“Lorsqu’on ne partage plus les mêmes convictions, on se sépare”, a déclaré le représentant du gouvernement congolais dans les pourparlers avec les ex-miliciens congolais du Mouvement du 23 mars (M23), après avoir démissionné de ses fonctions.

“Lorsqu’on ne partage plus les mêmes convictions, on se sépare”, a déclaré à l’AFP François Muamba, confirmant sa demission du poste de coordonnateur du mécanisme de suivi des “déclarations de Nairobi” signées par Kinshasa et le M23 fin décembre 2013 dans la capitale kényane.
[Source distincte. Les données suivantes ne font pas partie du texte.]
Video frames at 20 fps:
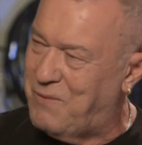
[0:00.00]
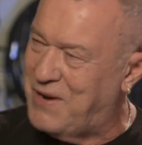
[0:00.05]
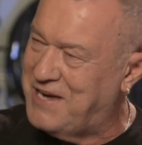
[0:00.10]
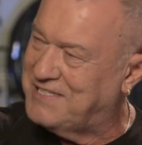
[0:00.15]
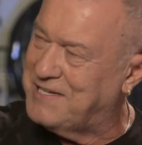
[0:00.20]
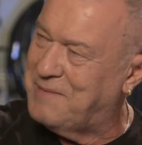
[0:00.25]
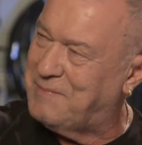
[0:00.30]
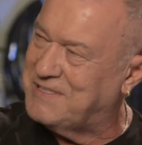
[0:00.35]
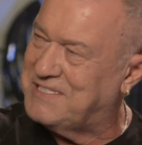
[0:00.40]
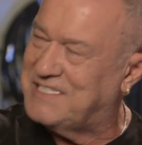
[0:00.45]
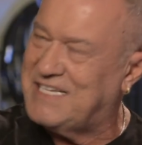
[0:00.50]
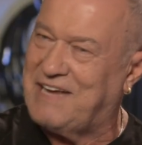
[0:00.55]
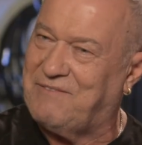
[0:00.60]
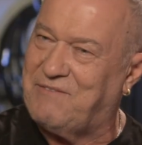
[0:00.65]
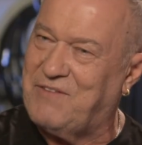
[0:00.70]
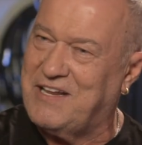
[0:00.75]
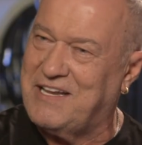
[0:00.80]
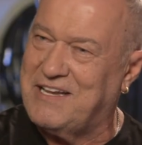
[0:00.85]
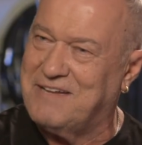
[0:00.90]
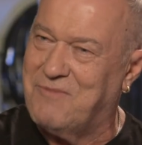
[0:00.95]
wakes up at
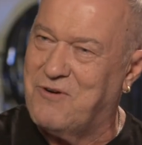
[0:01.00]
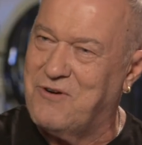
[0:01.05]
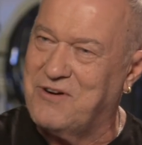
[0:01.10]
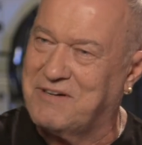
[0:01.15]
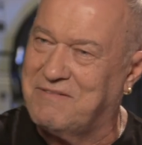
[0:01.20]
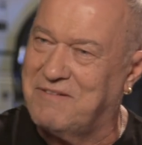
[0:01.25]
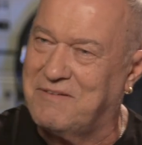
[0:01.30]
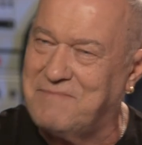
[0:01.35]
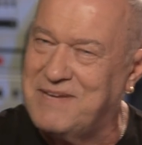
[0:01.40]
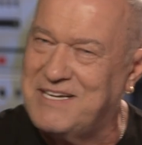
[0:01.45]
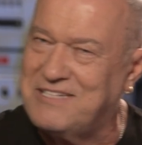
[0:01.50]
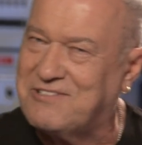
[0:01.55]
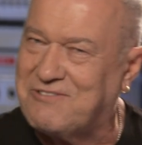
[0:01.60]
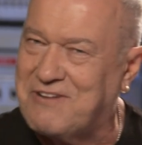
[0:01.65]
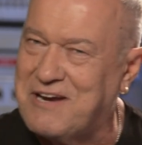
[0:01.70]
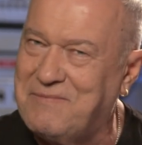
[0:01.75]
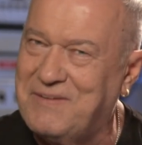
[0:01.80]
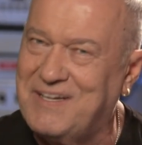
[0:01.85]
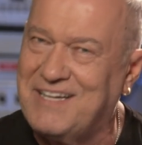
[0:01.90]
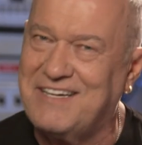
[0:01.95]
seven in the morning with me
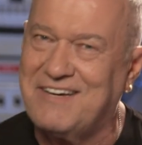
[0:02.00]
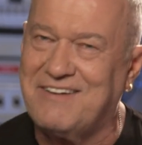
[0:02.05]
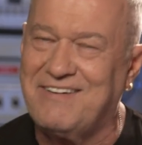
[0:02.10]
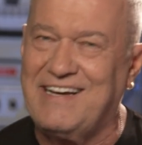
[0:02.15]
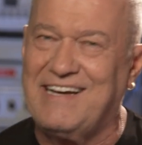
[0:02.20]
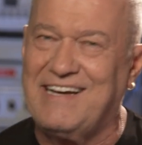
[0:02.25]
screaming in yourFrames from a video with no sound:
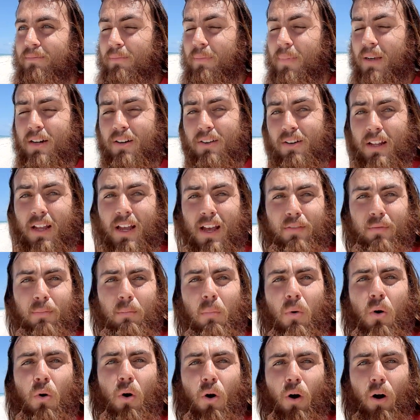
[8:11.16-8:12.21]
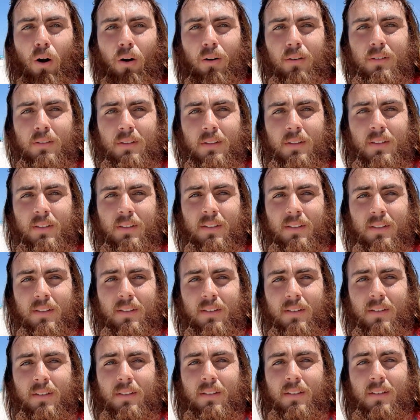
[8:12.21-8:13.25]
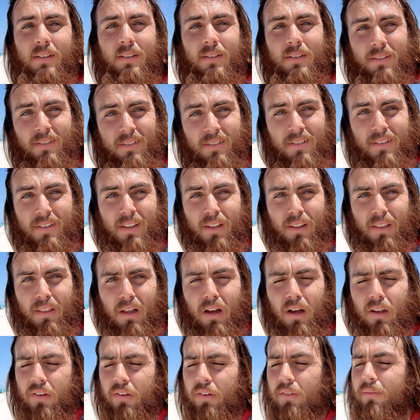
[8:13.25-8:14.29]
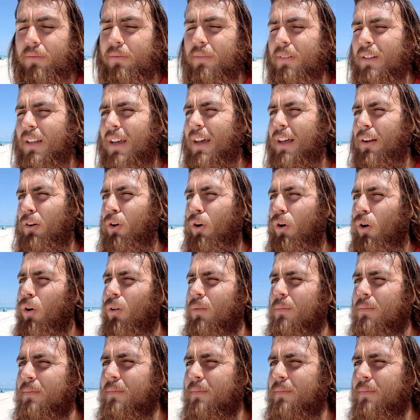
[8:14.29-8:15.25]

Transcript: better to have more than none at all.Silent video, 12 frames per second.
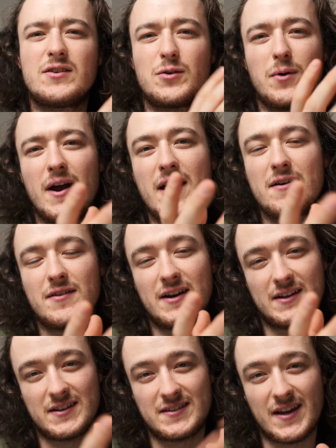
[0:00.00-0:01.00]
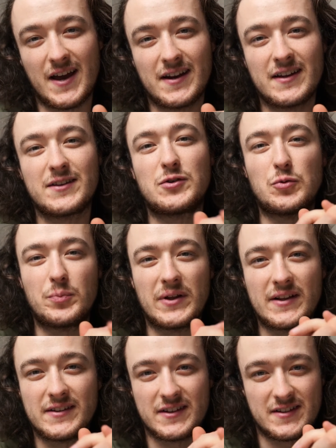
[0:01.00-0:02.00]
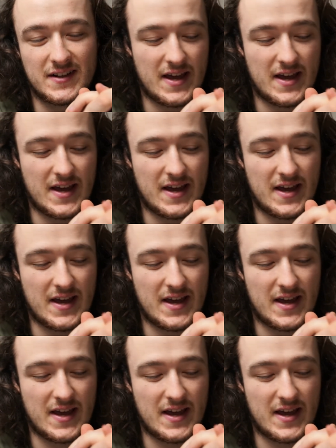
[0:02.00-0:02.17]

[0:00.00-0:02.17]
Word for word: So why have I decided to build this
“Par ce geste, j’ai invité le chef de l’Etat à respecter la Constitution”, a-t-il ajouté sans plus de précision.

Le M23 a été vaincu le 5 novembre 2013 par l’armée congolaise avec l’appui de la Mission de l’ONU en RDC (Monusco) après dix-huit mois de guérilla au Nord-Kivu (est de la RDC).

Le mois suivant, à Nairobi, le M23 et Kinshasa signaient des déclarations d’engagement ouvrant la voie au rapatriement de la plupart des combattants du Mouvement en vue de leur réinsertion dans la vie civile, au retour de plusieurs centaines de milliers de réfugiés congolais, et à la résolution des questions foncières et ethniques à l’origine de la violence qui déchire l’est de la RDC depuis plus de vingt ans, sur fond de concurrence pour le contrôle des ressources minières dont regorge cette région.

Fin mai, M. Muamba avait estimé que “l’amnistie [n’avait] pas résolu le problème du rapatriement des ex-M23”, indiquant que “le stock des retours volontaires au pays [n’était] pas très significatif”.

Selon le MNS,, seuls 193 miliciens ont été rapatriés de l’Ouganda et 13 sont volontairement rentrés du Rwanda.

En octobre 2015, le M23 avait menacé à mots à peine couverts de reprendre la lutte armée.

Mouvement qui dénonce la marginalisation des populations rwandophones du Kivu, le M23 affirmait les défendre par les armes contre les attaques d’autres milices, en particulier les FDLR, créées en RDC par des Hutu ayant pris une part active au génocide de 1994 au Rwanda et opposées au président rwandais Paul Kagame.